» WORK REQUEST
Copy the entries below exactly. Images do not belong in the copy.

Stored data:
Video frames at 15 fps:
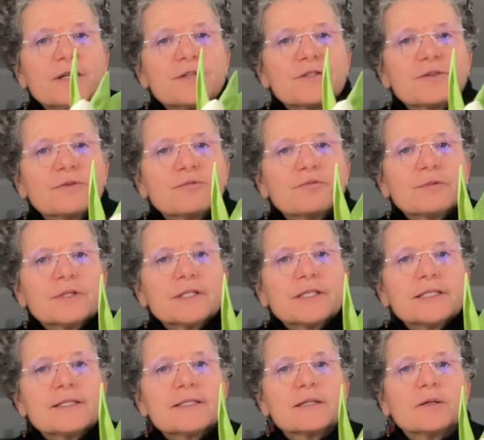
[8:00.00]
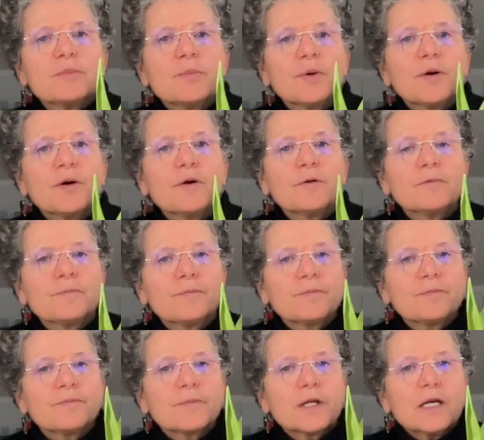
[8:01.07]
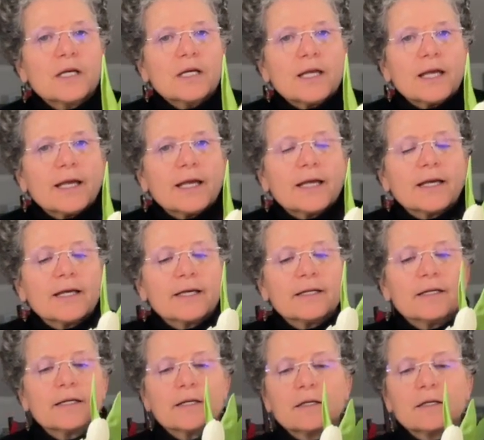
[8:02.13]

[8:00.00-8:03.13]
So really simple. And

» ANSWER BOX
Video frames at 15 fps:
[8:00.00]
[8:01.07]
[8:02.13]

[8:00.00-8:03.13]
So really simple. And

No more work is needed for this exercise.